A case article by Dr. Manjunatha Ganiga Srinivasaiah
There is current debate concerning the most biomechanically advantageous knee implant systems, and there is also currently great interest in improving patient satisfaction after knee arthroplasty. Additionally, there is no consensus whether a posterior-stabilized (PS) total knee device is superior to a more congruent, cruciate-substituting, medially-stabilized device (MS). The primary hypothesis was that the clinical outcomes and specifically the patient satisfaction as measured by the Forgotten Joint Score (FJS) would be better in the MS group.
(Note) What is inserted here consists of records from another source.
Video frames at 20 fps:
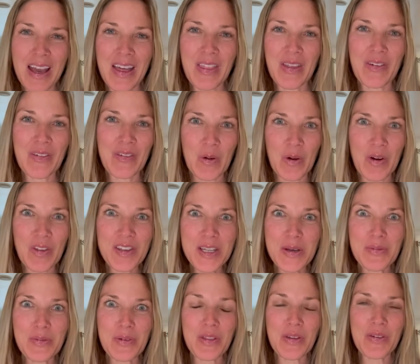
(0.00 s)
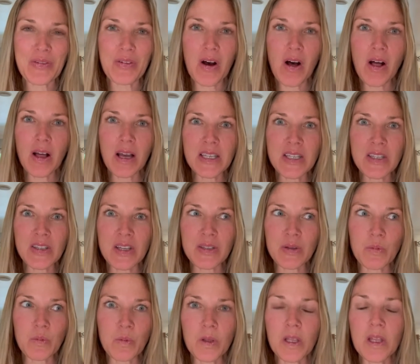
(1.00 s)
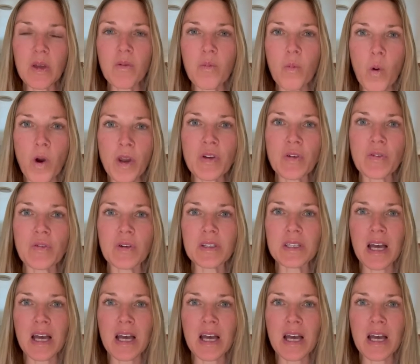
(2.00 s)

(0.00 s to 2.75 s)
The fourth tip for the fall is it's a really wonderful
Kinematic alignment originated from the studies showing that the tibia moves about the femur in a flexion extension axis, which corresponds to the axis of the cylinder that best fits the femoral condyle. The flexion extension axis is parallel to the distal joint line as well as the posterior joint line of the femur. Kinematic alignment restores the joint line through anatomic resurfacing hence, aligning the prosthetic components to the flexion extension axis of the knee.
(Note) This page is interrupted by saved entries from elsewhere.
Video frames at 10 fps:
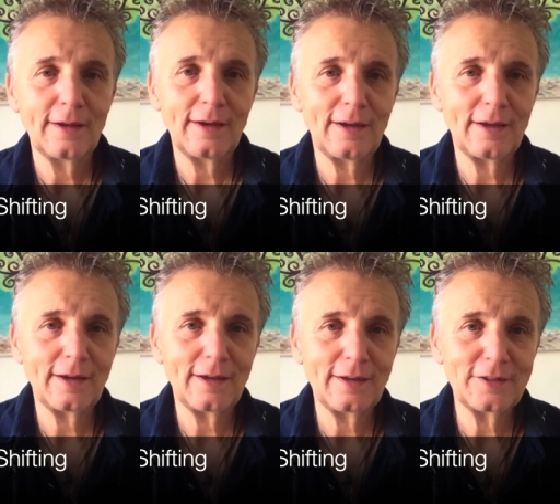
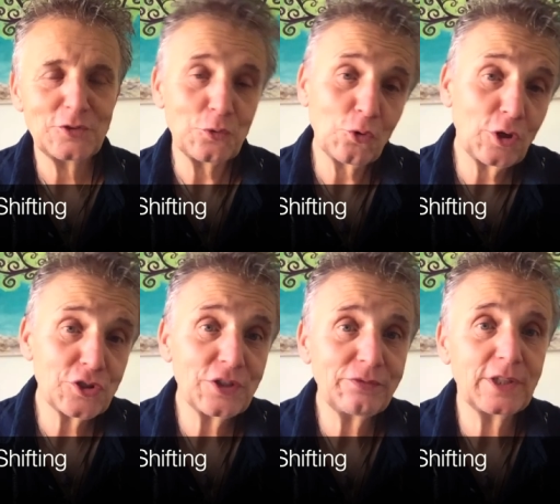I took on
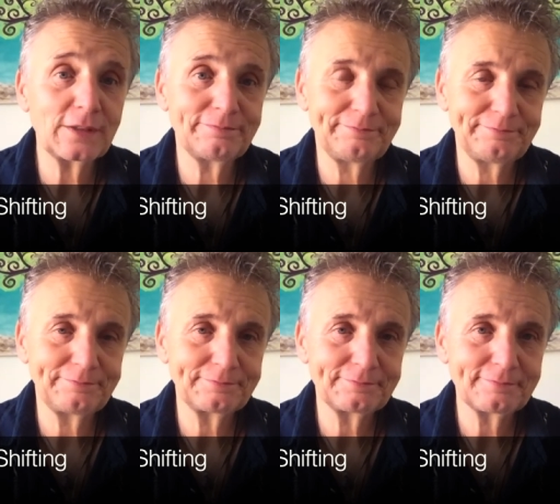shifting.
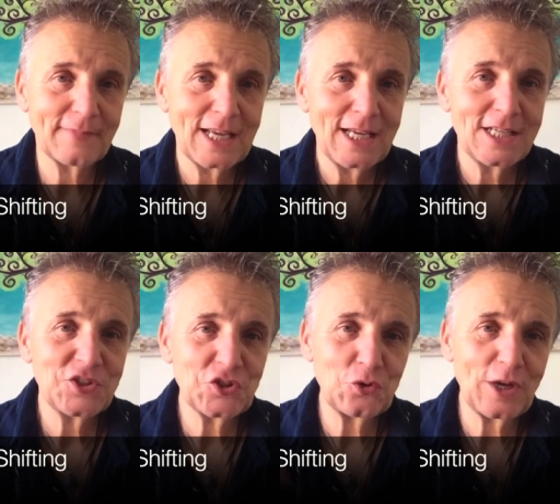
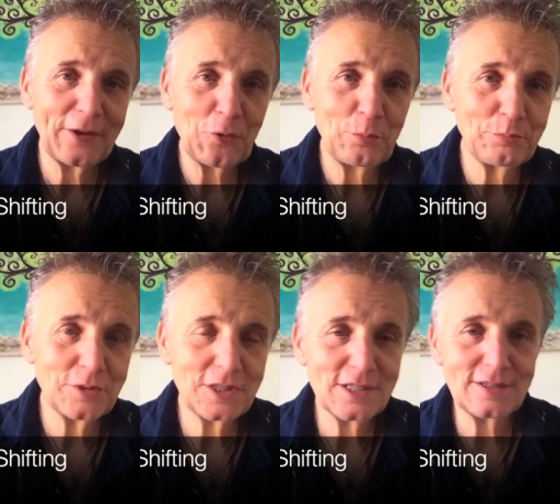So I hope
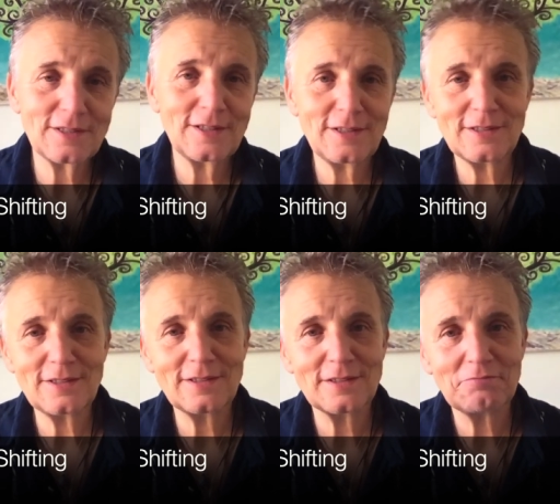this
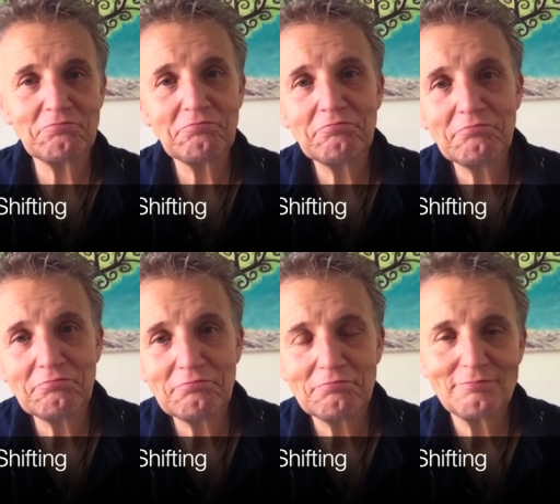is
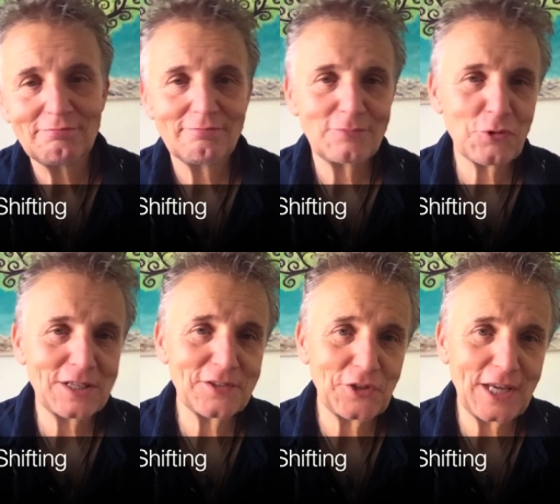
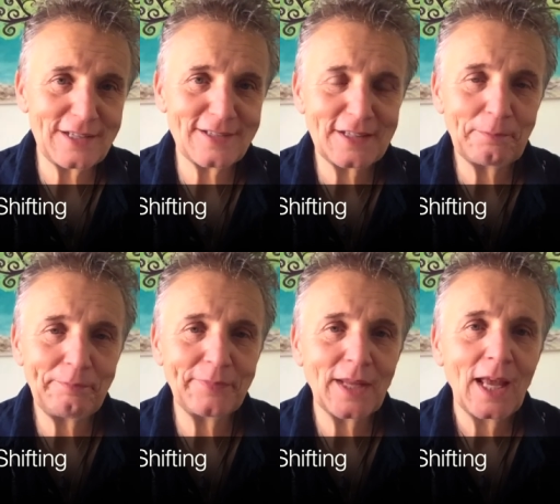resonating.
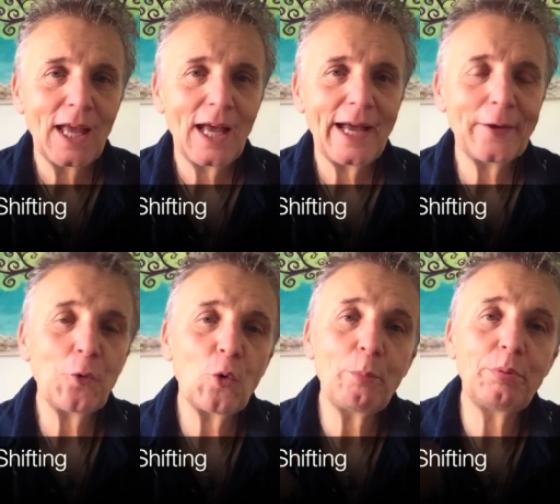I
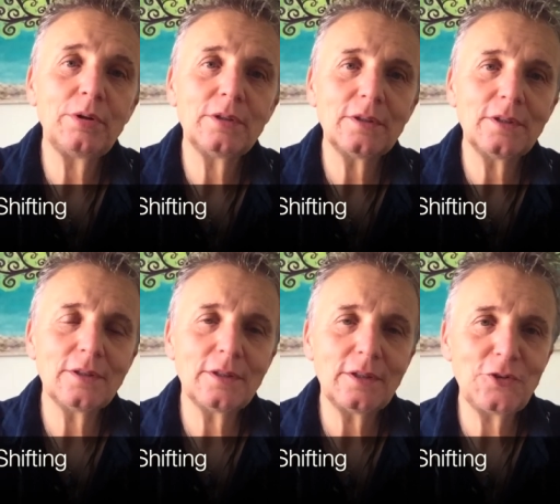hope
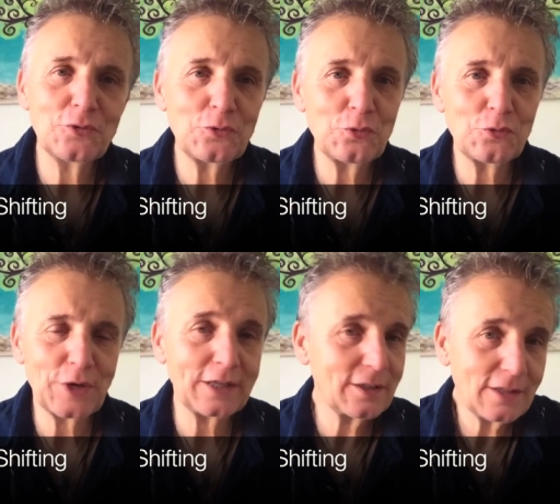you
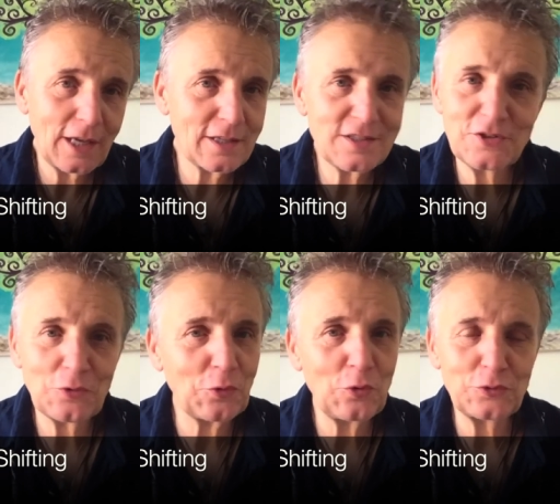recognize
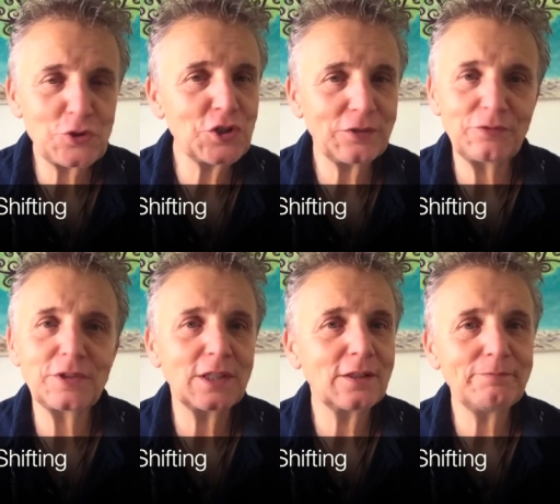your own
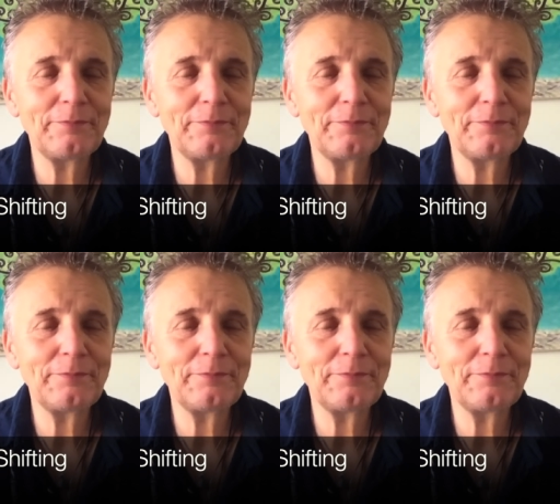shifting,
Osteoarthritis can damage the cartilage layer of the femur and tibia and lead to degeneration leading to varus or valgus alignment which alters the kinematics of the knee and the tension of the collateral ligaments. Kinematic alignment restores the pre-arthritic condition starting from the femur compensating for the cartilage wear to reference the native joint line and cutting exactly the implant fitness on the two condyles both distally and posteriorly. Which resurfaces the femur and aligns the components to the cylindrical axis, once the femoral component is placed the native femoral articular surface is restored. Similar technique is applied to the tibia, a symmetric cut is performed on the medial and lateral side restoring the native anatomical slope, later implants are fixed and native tibial articular surface is restored through anatomic resurfacing with no ligament releases. Kinematic alignment restores the native joint line as well as the limb alignment of the patient for a truly personalized implant placement combined with the unique design features of the implants.
Currently it is documented in Australian Orthopedic Registry that approximately 27% increase in kinematic knee arthroplasty with good FJS.
At Medeor Hospital, Dubai, we had a gentleman (hard manual labourer) with secondary osteoarthritis right knee of Grade IV. He was 45 years and weighed about 106 kilograms. Hence for better function and durability he was planned and performed Kinematic Alignment Right Knee Arthroplasty.
However, to our knowledge it is the first of this kind surgery performed in UAE in a patient for a truly personalized implant placement combined with the unique design features of the MS implants used.
Post – operatively, patient walked around two hours after a Kinematic Alignment Knee Replacement surgery and was discharged after three days.